I would sooner drive a nail through my hand than read this book a second time. Faulkner's endless rambling sentences in endless paragraphs in endless chapters where all the action takes place forty or fifty years ago and it's just someone else's guess or secondhand narration about people long dead who no one is even related to anymore and we don't really care anyway make my head hurt. And that last sentence is as close to a Faulknerian sentence as I will ever write.
He had a good story to tell, with interesting characters and convincing motivations, but he obfuscated it so much that it's almost impossible to follow. If it weren't for the glossary of characters in the back of the book I would still be scratching my head. None of the action is immediate. All of it is narrated by someone else, some of it even guessed at. It's not told in chronological order either, but constantly skips back and forth.

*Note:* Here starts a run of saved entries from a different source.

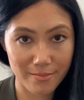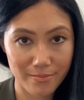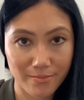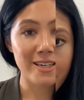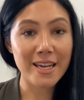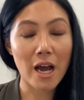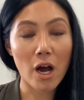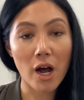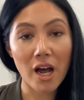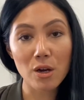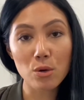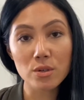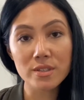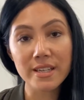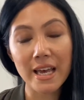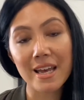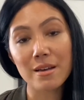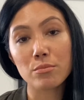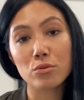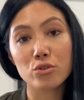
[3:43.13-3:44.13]
Now, I was
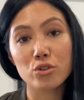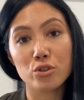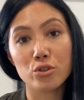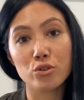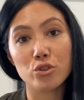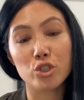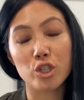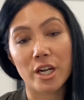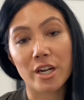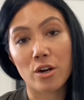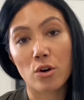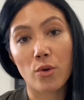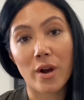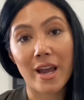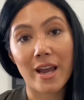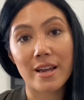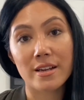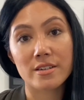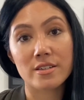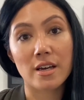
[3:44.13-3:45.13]
able to
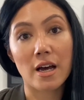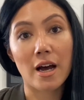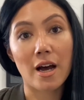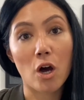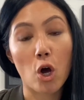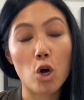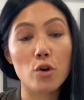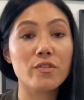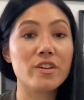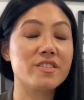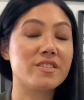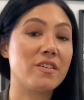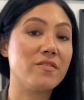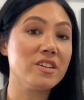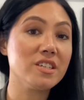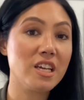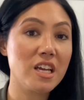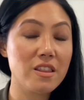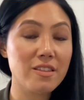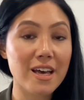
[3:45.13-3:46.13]
generate over
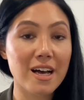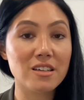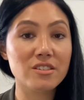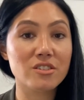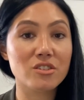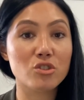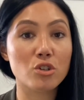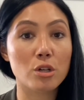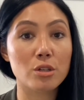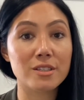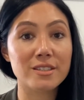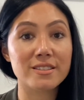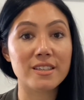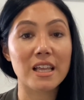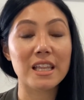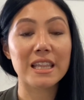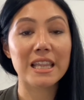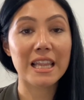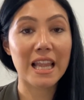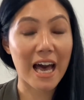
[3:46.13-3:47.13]
$17,000
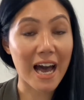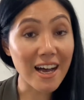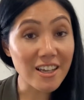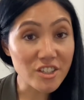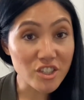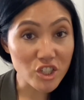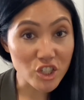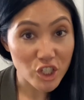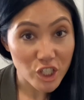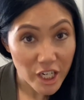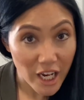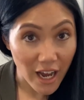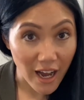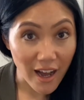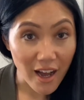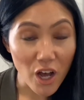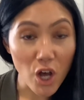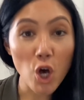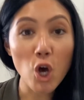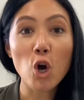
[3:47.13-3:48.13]
last
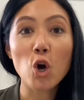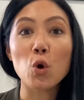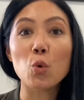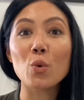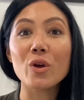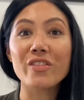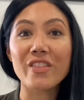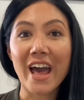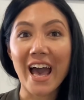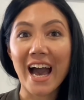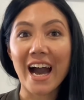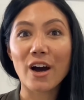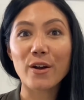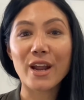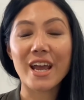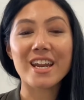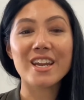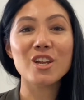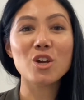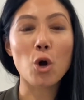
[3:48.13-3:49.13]
year without
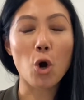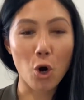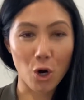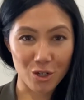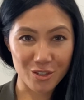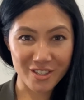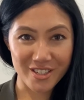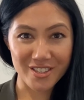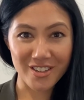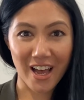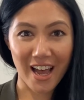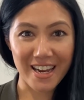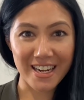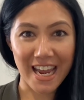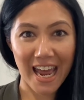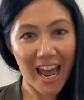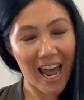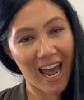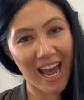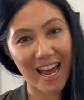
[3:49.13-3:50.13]
any on-site
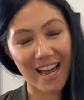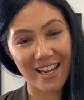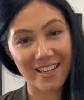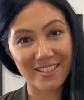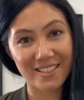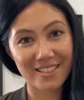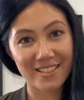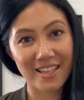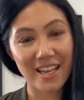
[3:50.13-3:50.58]
ads.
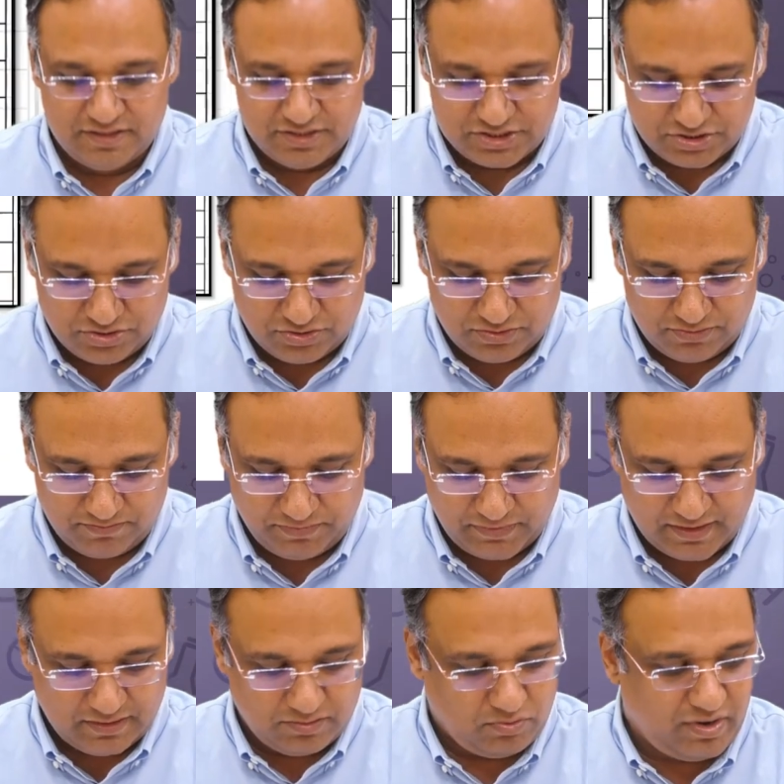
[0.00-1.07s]
So,
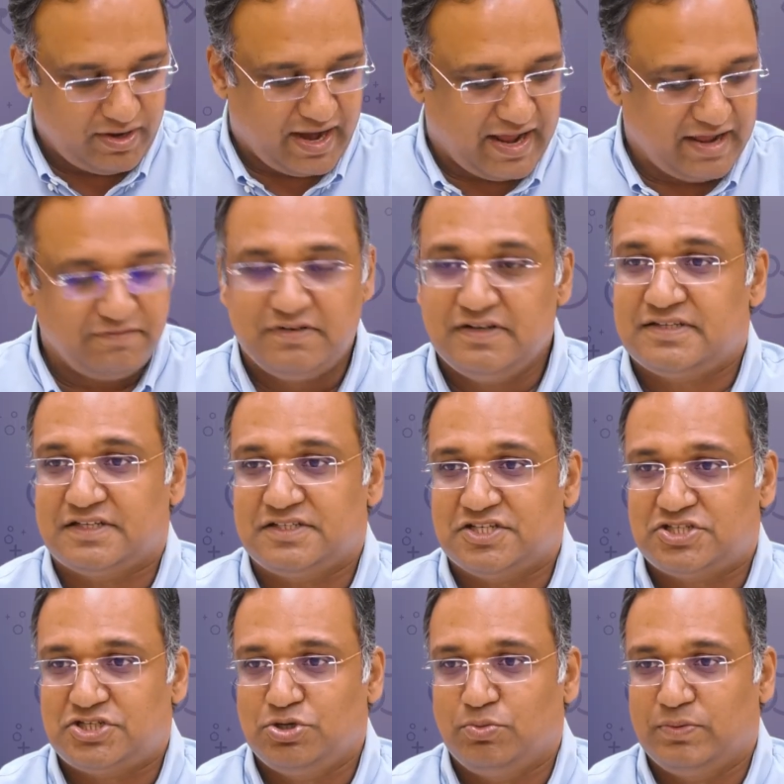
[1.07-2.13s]
what I will
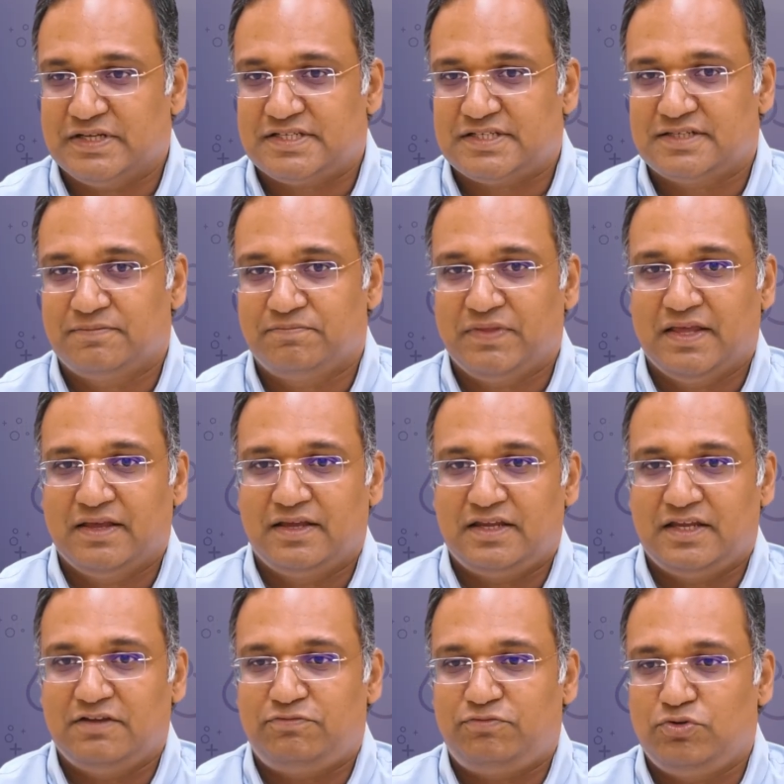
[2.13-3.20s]
suggest you is,
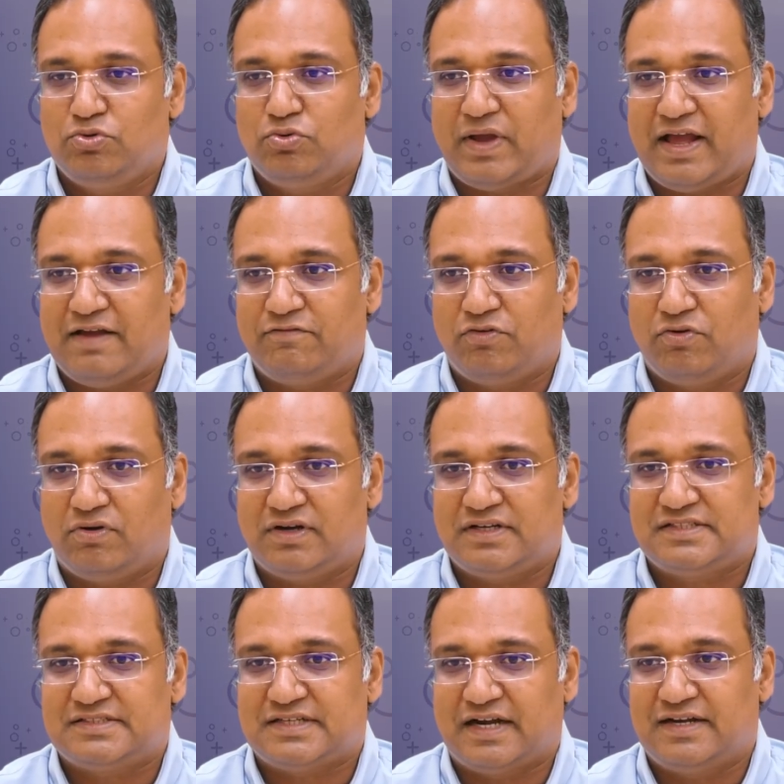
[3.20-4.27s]
if you have
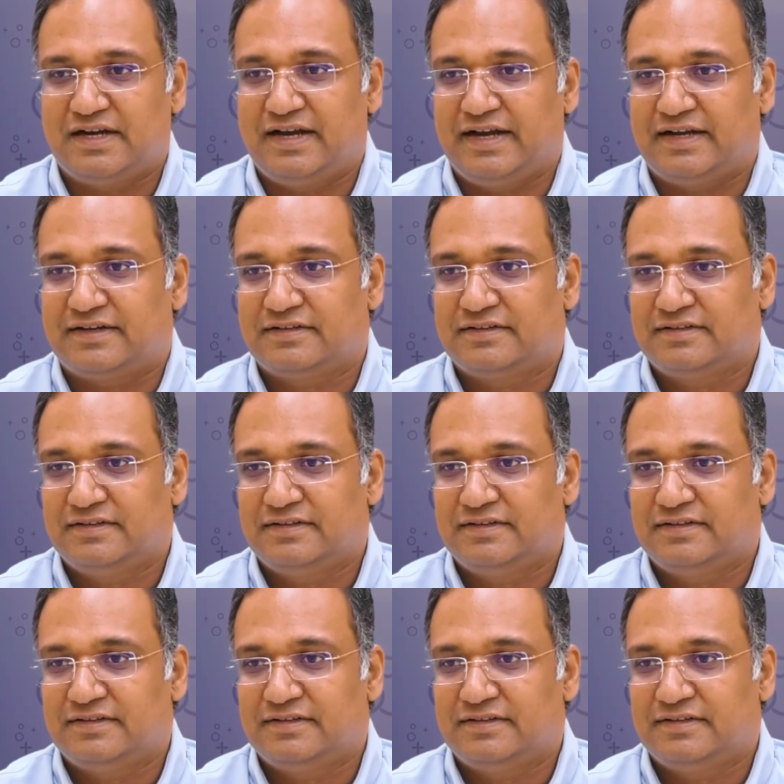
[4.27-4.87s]
not started it,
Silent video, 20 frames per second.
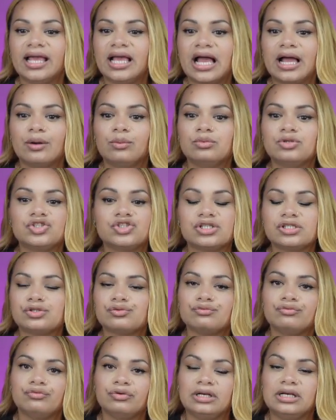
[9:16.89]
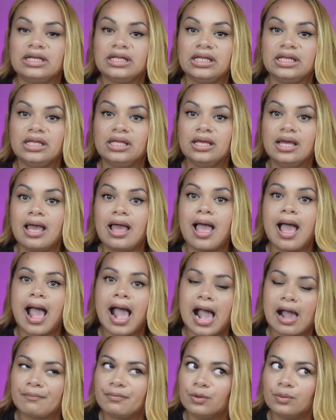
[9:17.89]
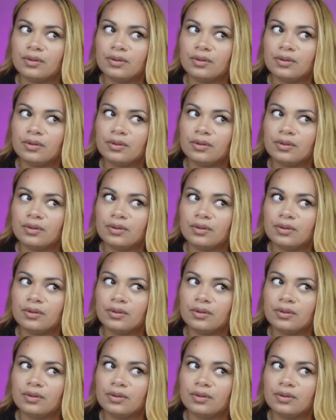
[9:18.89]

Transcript: I was just really happy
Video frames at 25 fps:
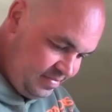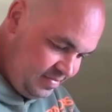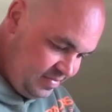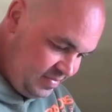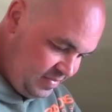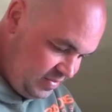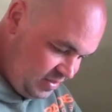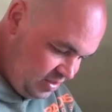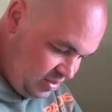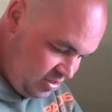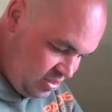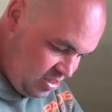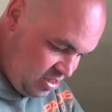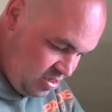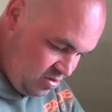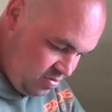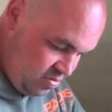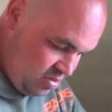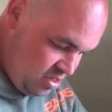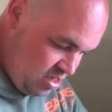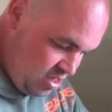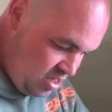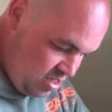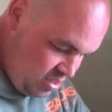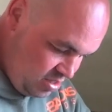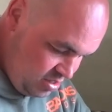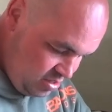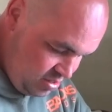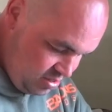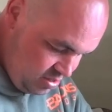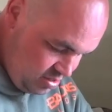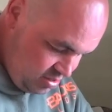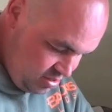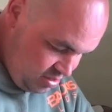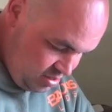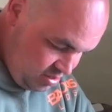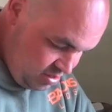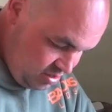so I
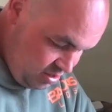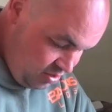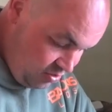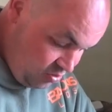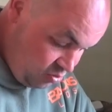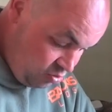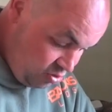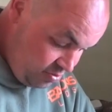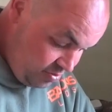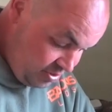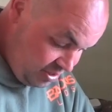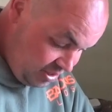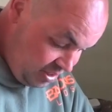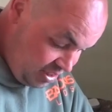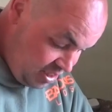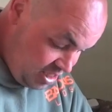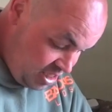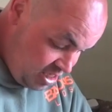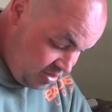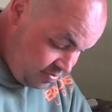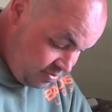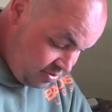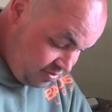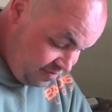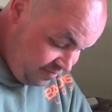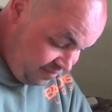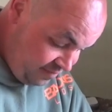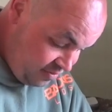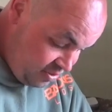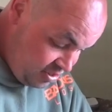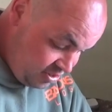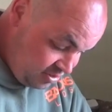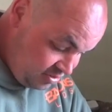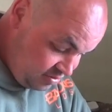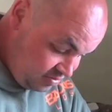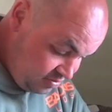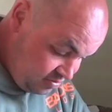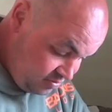thought it was a carp when I
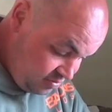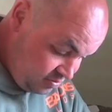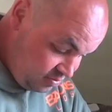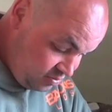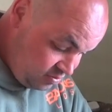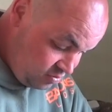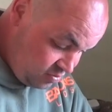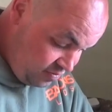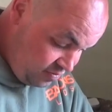first sort of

The book does have a few moments that I admired, but they were few and far between. Some of his metaphors are nice, and that's about the only compliment I can personally give him.
Of course, plenty of people who presumably know better than I do think this is great fiction. Faulkner did win the Nobel prize and two Pulitzer prizes for similar work. I could never adopt this "stream of consciousness" style of writing - it would drive me nuts. I prefer to tell my stories simply and plainly.
It's about miscegenation. A big deal in the 19th century and enough to ruin this particular family. Here I am, a Southener of the 20th/21st centuries, and it's a little hard to imagine that it could be so important. But Faulkner does a good job of showing how the characters feel about it, even if he does do it over and over at length. The whole point of telling it at the distance of a generation removed is to show how important it was at the time? Possibly.
So I read this because it is another example of the Southern gothic style. If you like Faulkner's style then by all means read it. If you don't care for his style it will drive you crazy.